Legislator itu kemudian menyoroti soal kesiapan infrastruktur pemilu. Dia mengusulkan pembentukan tim kerja tripartit antara KPU, Bawaslu, dan Komisi II DPR guna menyusun peta jalan (roadmap) menuju pelaksanaan e-voting pada 2029.
Terakhir, dia juga mendorong uji coba di beberapa provinsi mulai 2027, penyusunan regulasi perlindungan data, penguatan sumber daya manusia (SDM) digital penyelenggara pemilu, serta peningkatan literasi politik digital bagi generasi muda.
Sebelumnya, rapat yang digelar Komisi II DPR RI bersama KPU dan Bawaslu Senin (7/7) itu membahas laporan keuangan anggaran pendapatan dan belanja negara (APBN) dari KPU dan Bawaslu tahun anggaran 2024 serta Rencana Kerja Anggaran (RKA) dan Rencana Kerja Pemerintah (RKP) untuk tahun 2026.
Kodifikasi UU Paket Pemilu
Sementara itu, Rapat Paripurna DPR RI menyetujui agar kodifikasi dan kompilasi Undang-Undang (UU) Paket Pemilu dan Partai Politik menjadi bagian dari Peraturan DPR RI tentang Rencana Strategis (Renstra) DPR RI 2025-2029. Wakil Ketua DPR RI Adies Kadir mengesahkan peraturan itu setelah mendapatkan persetujuan dari para anggota DPR RI yang hadir dalam rapat paripurna.
Dia menyampaikan, rancangan peraturan itu sebelumnya sudah dibahas di Badan Legislasi (Baleg) DPR RI. "Laporan Baleg terhadap hasil pembahasan rancangan Peraturan DPR RI tentang Renstra DPR RI 2025-2029, apakah dapat disetujui untuk disahkan menjadi Peraturan DPR RI?" kata Adies yang dijawab setuju oleh peserta rapat paripurna di kompleks parlemen, Jakarta, Selasa.
Dia mengatakan, Peraturan DPR RI yang sudah berlaku itu, akan ditindaklanjuti sesuai dengan mekanisme yang berlaku. Sementara itu, Wakil Ketua Baleg DPR RI Sturman Panjaitan mengatakan, rancangan peraturan itu merumuskan pentingnya kodifikasi dan kompilasi UU Paket Pemilu dan Partai Politik serta UU itu perlu disesuaikan dengan putusan Mahkamah Konstitusi.
Menurut dia, UU tentang Partai Politik juga perlu memasukkan unsur akuntabilitas keuangan, budaya partai politik yang inklusif, kaderisasi, kepimpinan partai, hingga penyederhanaan mekanisme verifikasi partai politik.

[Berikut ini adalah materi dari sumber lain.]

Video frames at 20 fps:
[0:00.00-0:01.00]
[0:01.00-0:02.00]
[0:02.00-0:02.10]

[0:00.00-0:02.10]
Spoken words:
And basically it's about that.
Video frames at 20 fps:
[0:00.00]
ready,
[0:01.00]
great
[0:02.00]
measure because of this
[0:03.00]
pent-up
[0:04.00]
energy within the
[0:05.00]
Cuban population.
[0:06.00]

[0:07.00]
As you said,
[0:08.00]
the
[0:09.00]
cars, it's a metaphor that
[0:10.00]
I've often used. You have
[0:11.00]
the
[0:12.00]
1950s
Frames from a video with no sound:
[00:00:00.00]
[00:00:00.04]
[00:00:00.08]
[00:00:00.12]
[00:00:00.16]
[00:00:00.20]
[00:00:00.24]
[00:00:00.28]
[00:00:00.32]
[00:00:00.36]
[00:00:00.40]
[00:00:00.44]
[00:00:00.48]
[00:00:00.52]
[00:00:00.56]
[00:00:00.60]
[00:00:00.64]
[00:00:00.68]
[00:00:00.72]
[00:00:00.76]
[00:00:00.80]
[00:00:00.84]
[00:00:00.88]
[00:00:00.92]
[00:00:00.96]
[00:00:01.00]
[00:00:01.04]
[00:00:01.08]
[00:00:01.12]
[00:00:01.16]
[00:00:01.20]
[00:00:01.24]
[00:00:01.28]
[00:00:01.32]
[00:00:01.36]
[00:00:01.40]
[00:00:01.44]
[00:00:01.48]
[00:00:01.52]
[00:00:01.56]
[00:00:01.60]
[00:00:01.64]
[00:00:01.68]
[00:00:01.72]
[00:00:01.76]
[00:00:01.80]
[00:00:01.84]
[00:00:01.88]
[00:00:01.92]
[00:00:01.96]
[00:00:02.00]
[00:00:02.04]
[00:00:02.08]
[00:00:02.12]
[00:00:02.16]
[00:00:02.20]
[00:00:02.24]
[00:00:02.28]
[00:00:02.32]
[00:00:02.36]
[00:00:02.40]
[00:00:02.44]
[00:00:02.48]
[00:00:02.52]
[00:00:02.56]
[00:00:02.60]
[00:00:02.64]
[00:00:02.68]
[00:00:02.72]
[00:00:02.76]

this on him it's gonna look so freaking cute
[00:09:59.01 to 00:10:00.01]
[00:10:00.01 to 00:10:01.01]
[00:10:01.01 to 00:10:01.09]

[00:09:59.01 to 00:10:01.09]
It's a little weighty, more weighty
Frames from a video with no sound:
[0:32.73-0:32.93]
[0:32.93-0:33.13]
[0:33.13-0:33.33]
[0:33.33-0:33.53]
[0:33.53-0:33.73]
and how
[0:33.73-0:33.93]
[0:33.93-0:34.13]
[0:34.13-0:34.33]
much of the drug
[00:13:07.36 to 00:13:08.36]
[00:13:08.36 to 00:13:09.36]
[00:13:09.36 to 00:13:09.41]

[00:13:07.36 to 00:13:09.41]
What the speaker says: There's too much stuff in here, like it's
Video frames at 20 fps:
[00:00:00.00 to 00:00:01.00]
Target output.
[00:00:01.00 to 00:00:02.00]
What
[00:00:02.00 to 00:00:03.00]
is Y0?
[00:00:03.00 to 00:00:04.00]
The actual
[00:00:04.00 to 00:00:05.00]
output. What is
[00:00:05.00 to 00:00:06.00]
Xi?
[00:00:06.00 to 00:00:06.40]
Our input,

Selain soal kodifikasi UU Pemilu, dia mengatakan, UU Nomor 59 Tahun 2024 tentang Rencana Pembangunan Jangka Panjang Nasional juga menjadi unsur yang dibahas dalam Peraturan DPR RI tersebut.
"Hal-hal pokok yang mengemuka dalam pembahasan Rancangan Peraturan DPR RI Tentang Rencana Strategis DPR RI 2025-2029 ini kemudian disepakati untuk disempurnakan dalam rapat panja," kata dia.